Task to carry out :: Your output must consist of the records printed verbatim, with the pictures excluded.

Excerpted records ::
=-=-=
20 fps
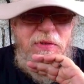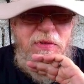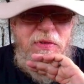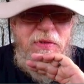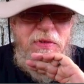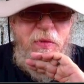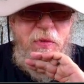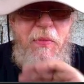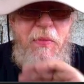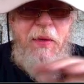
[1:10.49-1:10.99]

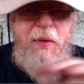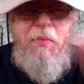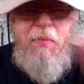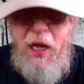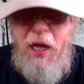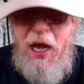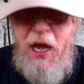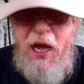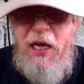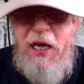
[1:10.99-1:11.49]
would be
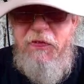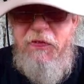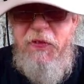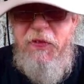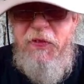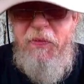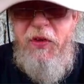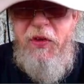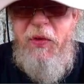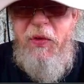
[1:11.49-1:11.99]
blocked
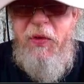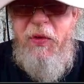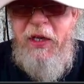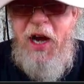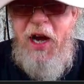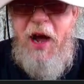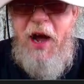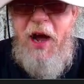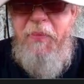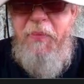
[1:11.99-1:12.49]
from viewing
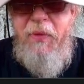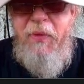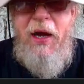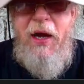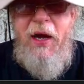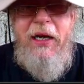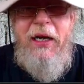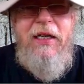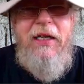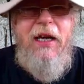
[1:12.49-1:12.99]

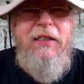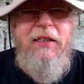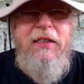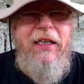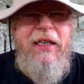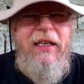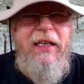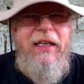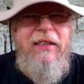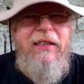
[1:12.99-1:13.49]
copyrighted
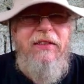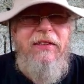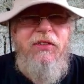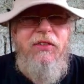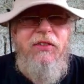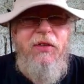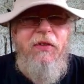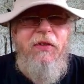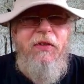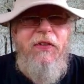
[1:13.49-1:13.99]
content.
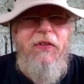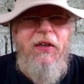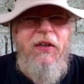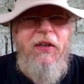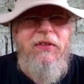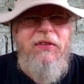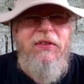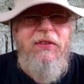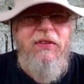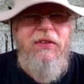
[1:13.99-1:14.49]
True or
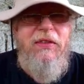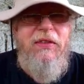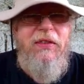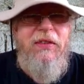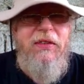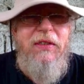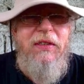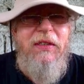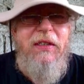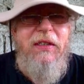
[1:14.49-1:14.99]
false?
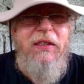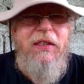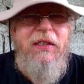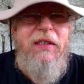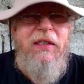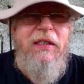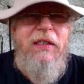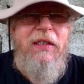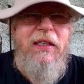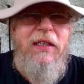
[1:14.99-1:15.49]

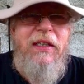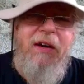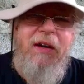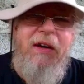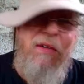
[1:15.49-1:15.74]
Now,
=-=-=
Written reply ::
20 fps
[1:10.49-1:10.99]

[1:10.99-1:11.49]
would be
[1:11.49-1:11.99]
blocked
[1:11.99-1:12.49]
from viewing
[1:12.49-1:12.99]

[1:12.99-1:13.49]
copyrighted
[1:13.49-1:13.99]
content.
[1:13.99-1:14.49]
True or
[1:14.49-1:14.99]
false?
[1:14.99-1:15.49]

[1:15.49-1:15.74]
Now,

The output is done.